** Opening MATERIAL PROVIDED block **

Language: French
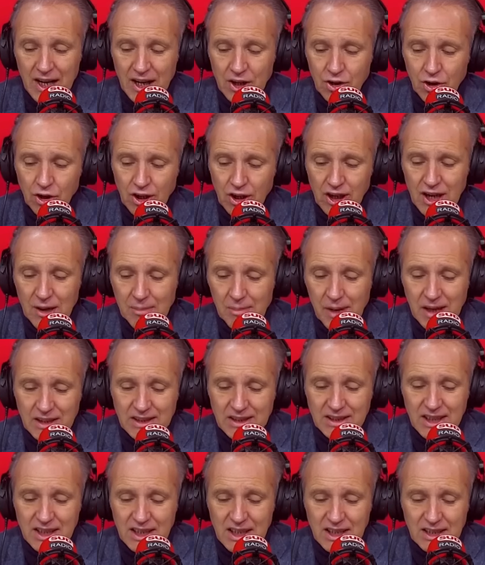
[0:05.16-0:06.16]
à l'école est la
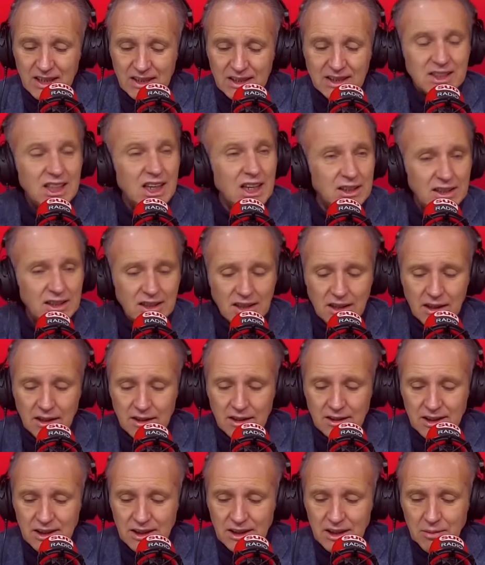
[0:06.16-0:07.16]
Marseillaise.
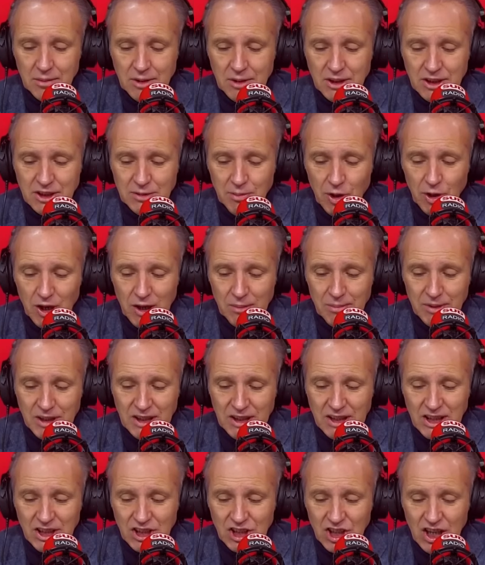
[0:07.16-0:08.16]
Certains établissements l'appliquent
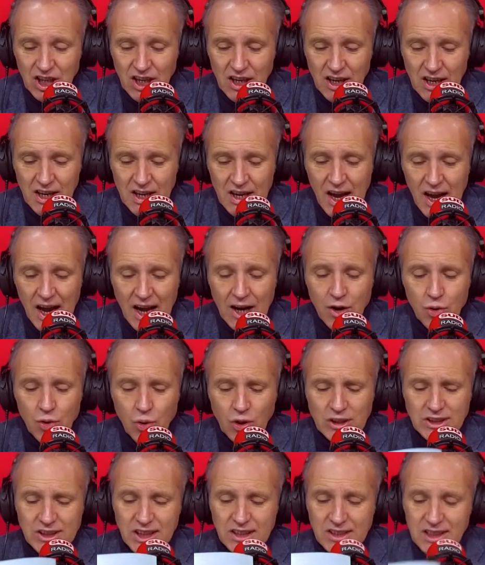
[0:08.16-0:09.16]
déjà. À quoi
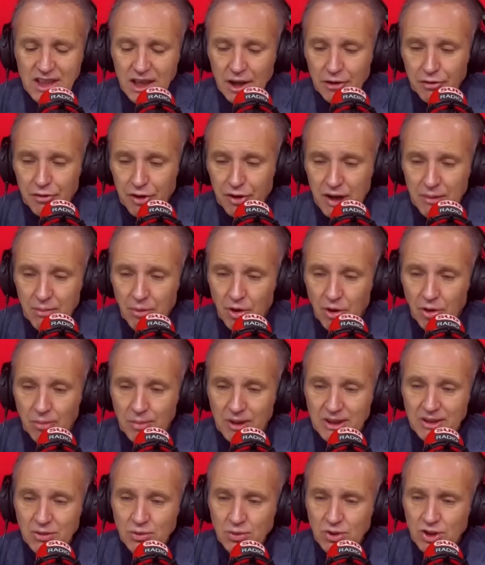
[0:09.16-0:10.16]
ça sert vraiment
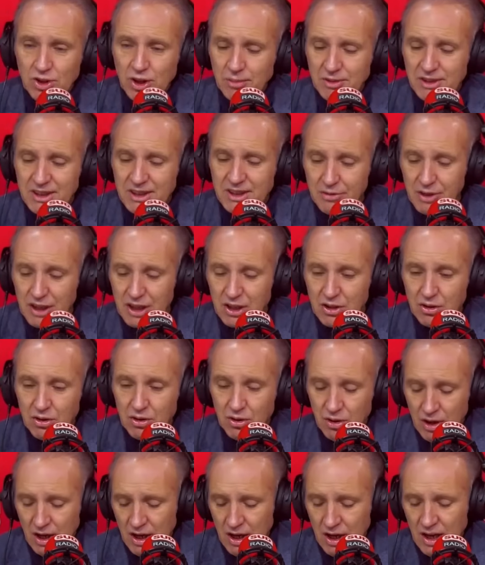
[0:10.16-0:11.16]
ben, Nous sommes avec
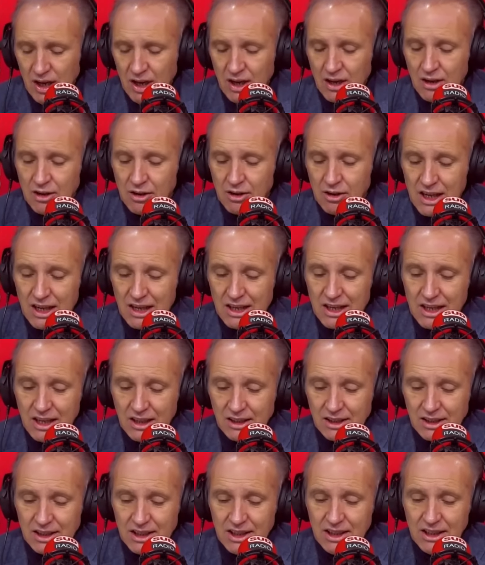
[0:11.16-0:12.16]
euh, euh,
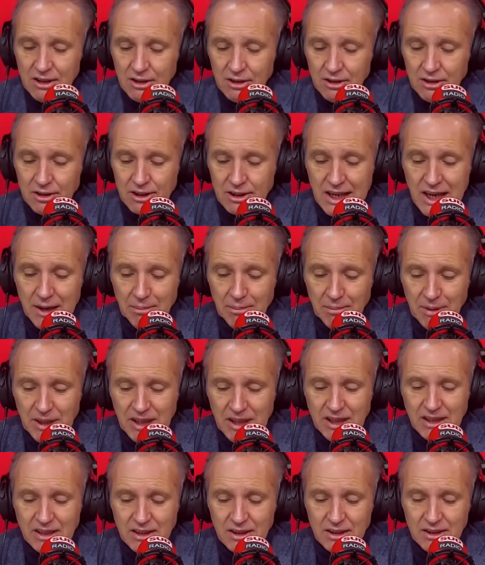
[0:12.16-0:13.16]
quelqu'un qui, euh, qui
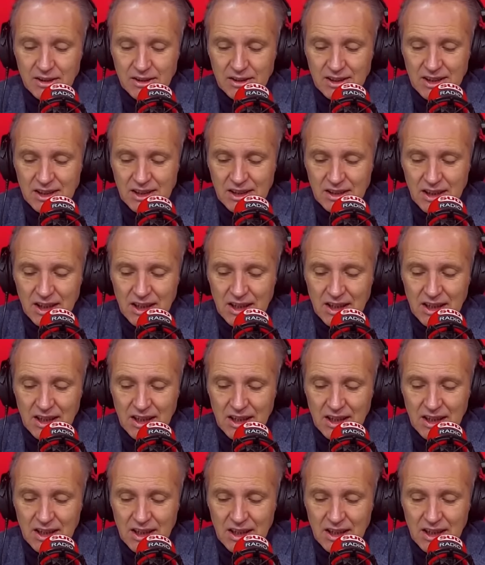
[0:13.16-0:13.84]
l'applique. c'est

** Closing MATERIAL PROVIDED block **

# WHAT IS NEEDED
A word-for-word copy is needed of the lines from the line with "[0:07.16-0:08.16]" through the last line of the entries above, with both ends kept and the pictures dropped.

# RESULT FOR THIS EXERCISE
[0:07.16-0:08.16]
Certains établissements l'appliquent
[0:08.16-0:09.16]
déjà. À quoi
[0:09.16-0:10.16]
ça sert vraiment
[0:10.16-0:11.16]
ben, Nous sommes avec
[0:11.16-0:12.16]
euh, euh,
[0:12.16-0:13.16]
quelqu'un qui, euh, qui
[0:13.16-0:13.84]
l'applique. c'est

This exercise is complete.